Assignment: Omitting all pictures, print the lines of the listing from the one containing "[10:18.20-10:19.20]" through the final line, both ends included, with no other text.
______
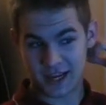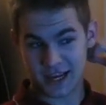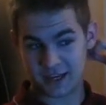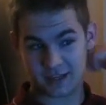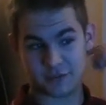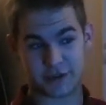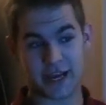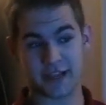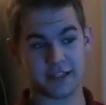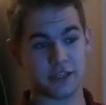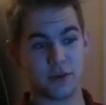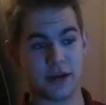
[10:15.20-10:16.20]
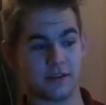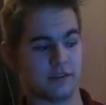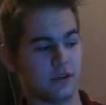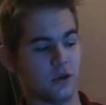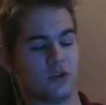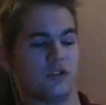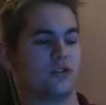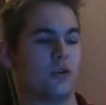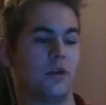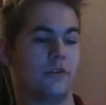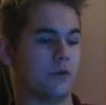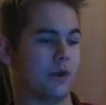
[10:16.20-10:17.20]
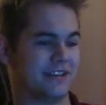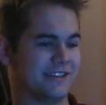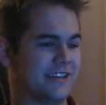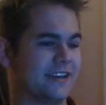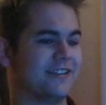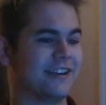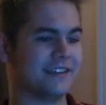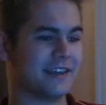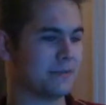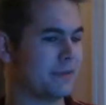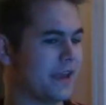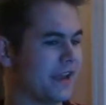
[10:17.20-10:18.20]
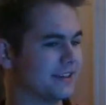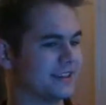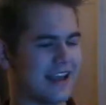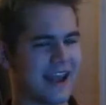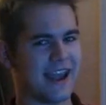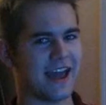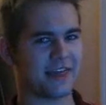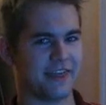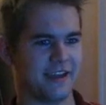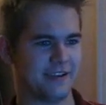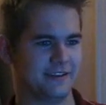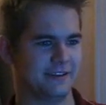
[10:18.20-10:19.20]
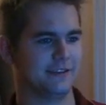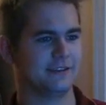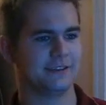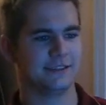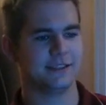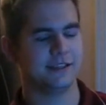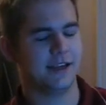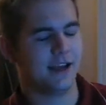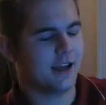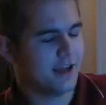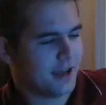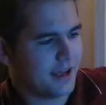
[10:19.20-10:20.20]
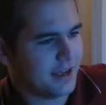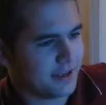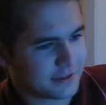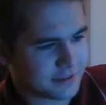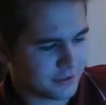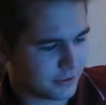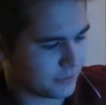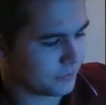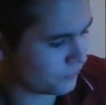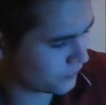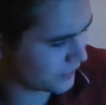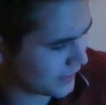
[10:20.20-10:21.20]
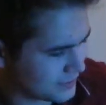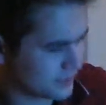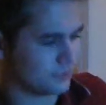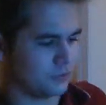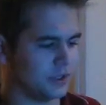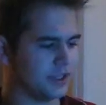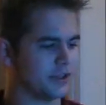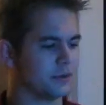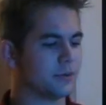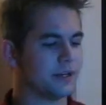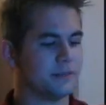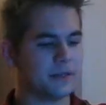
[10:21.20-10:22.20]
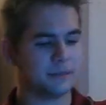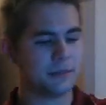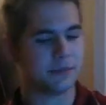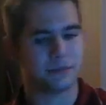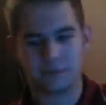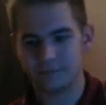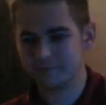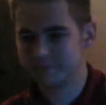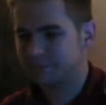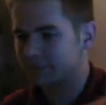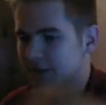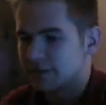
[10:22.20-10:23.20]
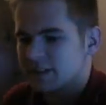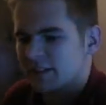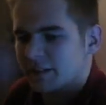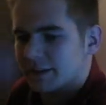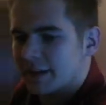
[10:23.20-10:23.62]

And in reality, you had no control over what cigarette they picked, nothing. So that's a really good way to meet people, stuff like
______
Result of the task:
[10:18.20-10:19.20]
[10:19.20-10:20.20]
[10:20.20-10:21.20]
[10:21.20-10:22.20]
[10:22.20-10:23.20]
[10:23.20-10:23.62]

And in reality, you had no control over what cigarette they picked, nothing. So that's a really good way to meet people, stuff like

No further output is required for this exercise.